XCom allow airflow tasks of the same dag to send and receive messages. Since the Airflow workers can be spread out among different machines an in-memory implementation of XCom wouldn't make sense. XCom messages are stored in the airflow database and the Operator developer can use high level function to send and receive messages without the need for explicitly connect to the database.

Let's take a look to the execute function of our Pusher operator:

def execute(self, context):
        log.info("message to push: '%s'", self.msg)
        task_instance = context['task_instance']
        task_instance.xcom_push(key="the_message", value=self.msg)

First it retrieve from the airflow context the information about itself with context['task_instance'] then it send a message calling the xcom_push function of the task_instance object. The parametrs of xcom_push are quite trivial: the message value (here stored in self.msg) and a key for the message.

Nothing bad on the push side, but let's see what happen when we want to retrieve a message.
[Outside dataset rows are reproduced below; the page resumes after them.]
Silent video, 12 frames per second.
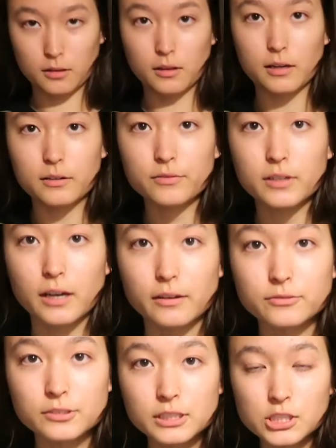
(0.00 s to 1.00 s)
a lot of
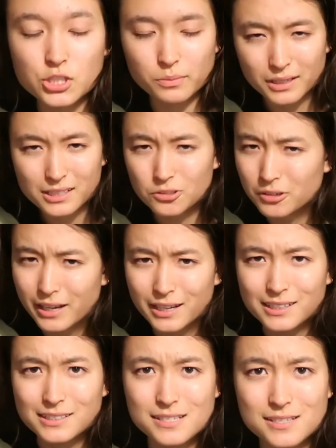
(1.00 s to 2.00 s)
coverage, but it's
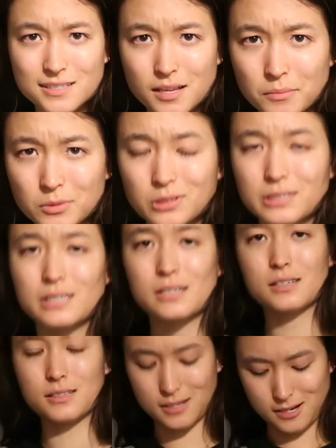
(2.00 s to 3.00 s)
okay. It's a summery
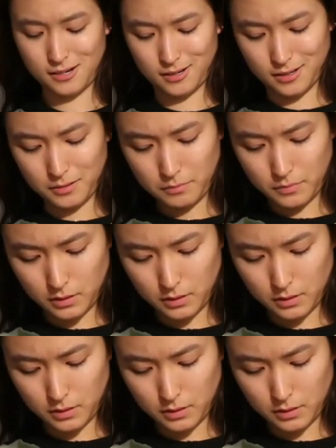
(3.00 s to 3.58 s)
top.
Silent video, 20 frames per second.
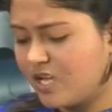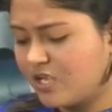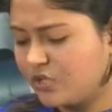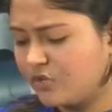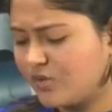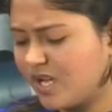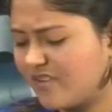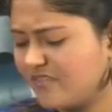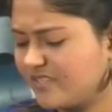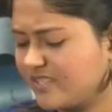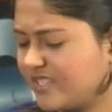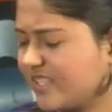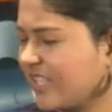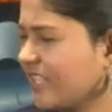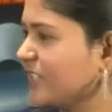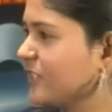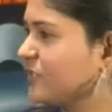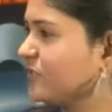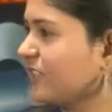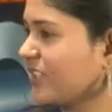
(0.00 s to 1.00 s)
You have a
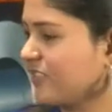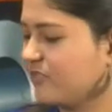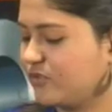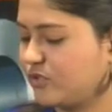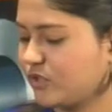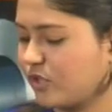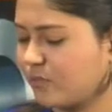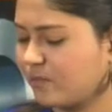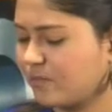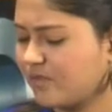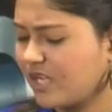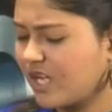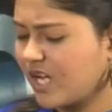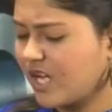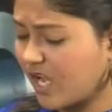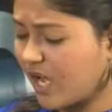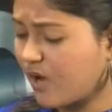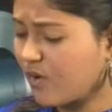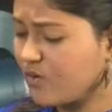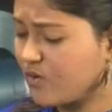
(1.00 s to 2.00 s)
9 to 5 job.
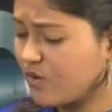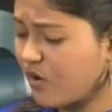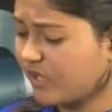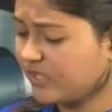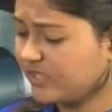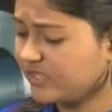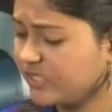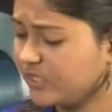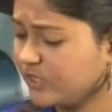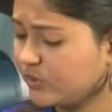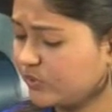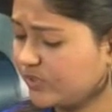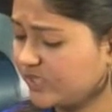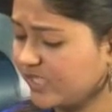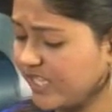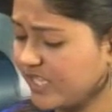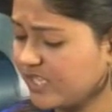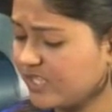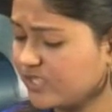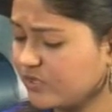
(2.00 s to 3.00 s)
How long did you
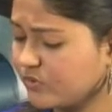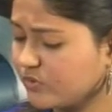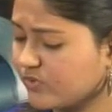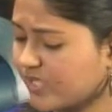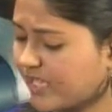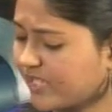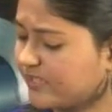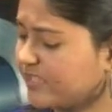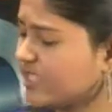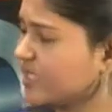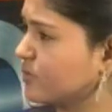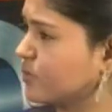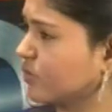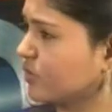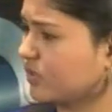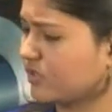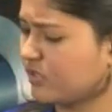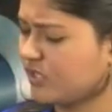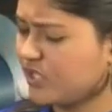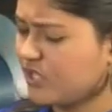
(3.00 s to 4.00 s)
take to write this
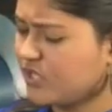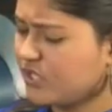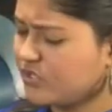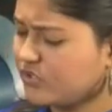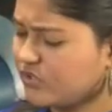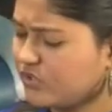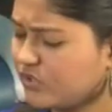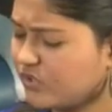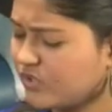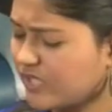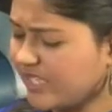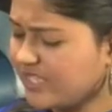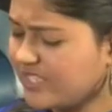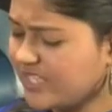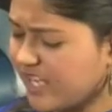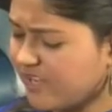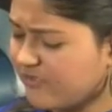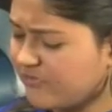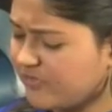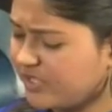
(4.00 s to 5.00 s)
book? Do you write
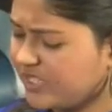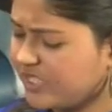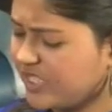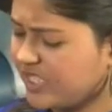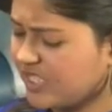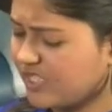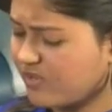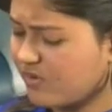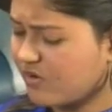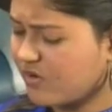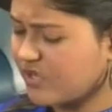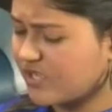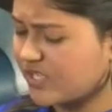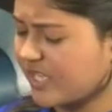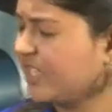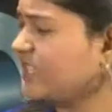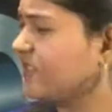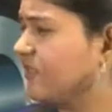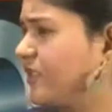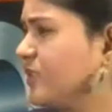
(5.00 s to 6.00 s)
every day or
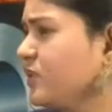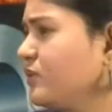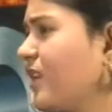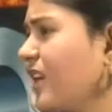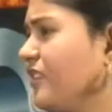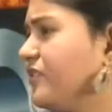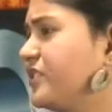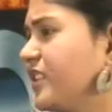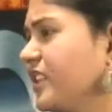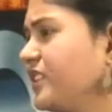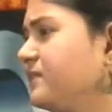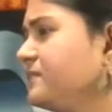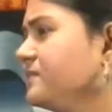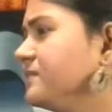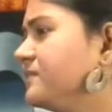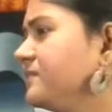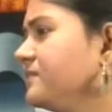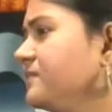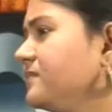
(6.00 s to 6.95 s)
write when you have time?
Let's look inside execute function of the Operator PullerFromSubDAG we used as the final step of the poc_dag.

def execute(self, context):
        task_instance = context['task_instance']
        for idx in [1,2,3,4,5]:
            msg = task_instance.xcom_pull(task_ids='task_push'+str(idx), key='the_message', dag_id='poc_canvas_dag.poc_canvas_subdag')
            log.info("the pulled message is: '%s'", msg)

Here there are the bad thing:

We are iterating explicitly over our previous tasks contained in the SubDAG that's mean that we have to know the structure of the whole DAG and the name of its tasks when we want to pull messages from certain tasks. Heuristics like "retrieve all the messages from the previous n tasks" seems to be not possible to implement.

Note that we had also to explicitly pass the name of the SubDAG since we want to pull from tasks contained there. The dag_idparam is not required if the 2 comunicating tasks belong to the same "DAG level".

All the messages are stored in the DB and they remains there forever. Airflow automatically select the most recent when more than one is found for the same key/task_id couple.